**TASK ITEM:** Please return only the lines from the one with "[0:09.90-0:10.80]" through the final line of the data, unchanged, with pictures omitted.

*** Opening of DATASET RECORDS ***

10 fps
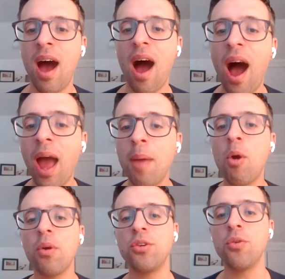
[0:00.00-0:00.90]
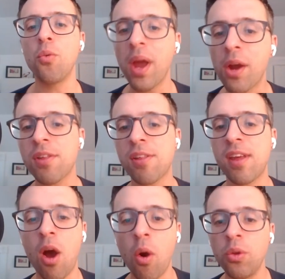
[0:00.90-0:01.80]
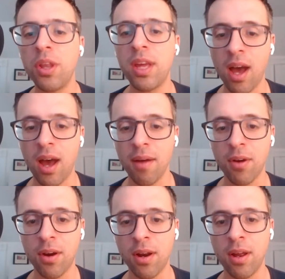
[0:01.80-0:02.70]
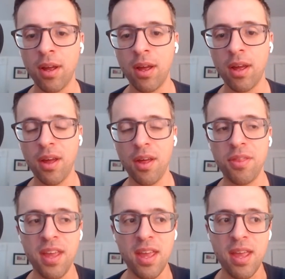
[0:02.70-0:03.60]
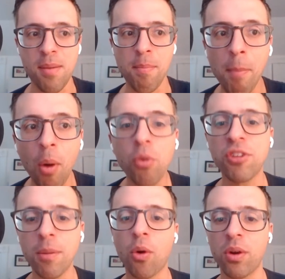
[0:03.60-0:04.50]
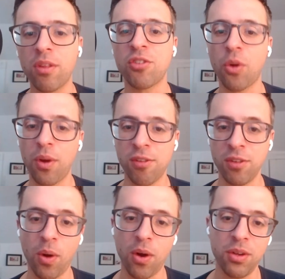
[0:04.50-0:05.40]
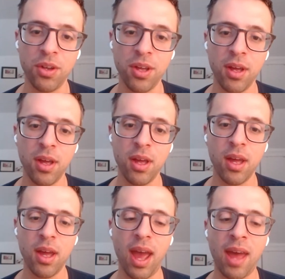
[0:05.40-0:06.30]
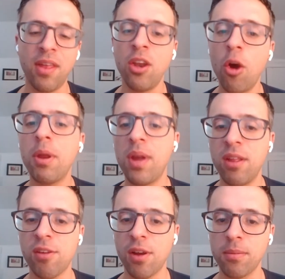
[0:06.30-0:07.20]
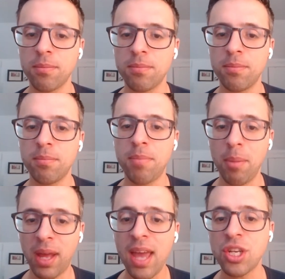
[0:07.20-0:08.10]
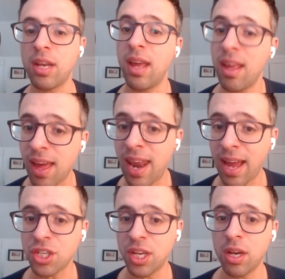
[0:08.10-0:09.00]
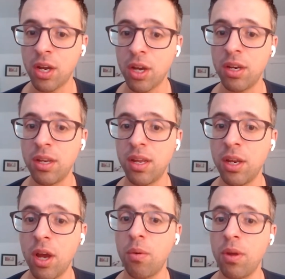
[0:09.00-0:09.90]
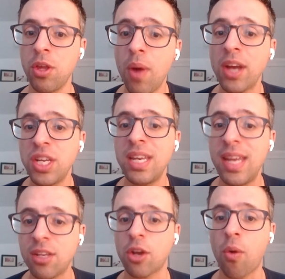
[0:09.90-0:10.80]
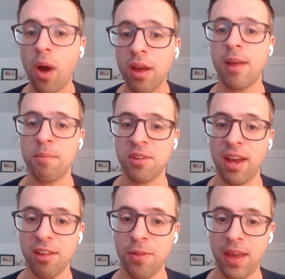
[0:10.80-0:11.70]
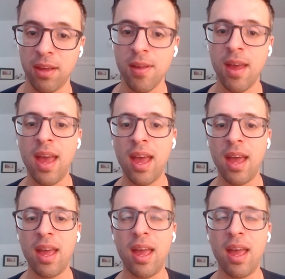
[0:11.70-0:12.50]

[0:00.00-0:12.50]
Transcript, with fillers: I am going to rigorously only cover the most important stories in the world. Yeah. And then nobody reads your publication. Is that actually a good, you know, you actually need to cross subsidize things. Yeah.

*** Close of DATASET RECORDS ***

**RESPONSE TO THE EXERCISE:**
[0:09.90-0:10.80]
[0:10.80-0:11.70]
[0:11.70-0:12.50]

[0:00.00-0:12.50]
Transcript, with fillers: I am going to rigorously only cover the most important stories in the world. Yeah. And then nobody reads your publication. Is that actually a good, you know, you actually need to cross subsidize things. Yeah.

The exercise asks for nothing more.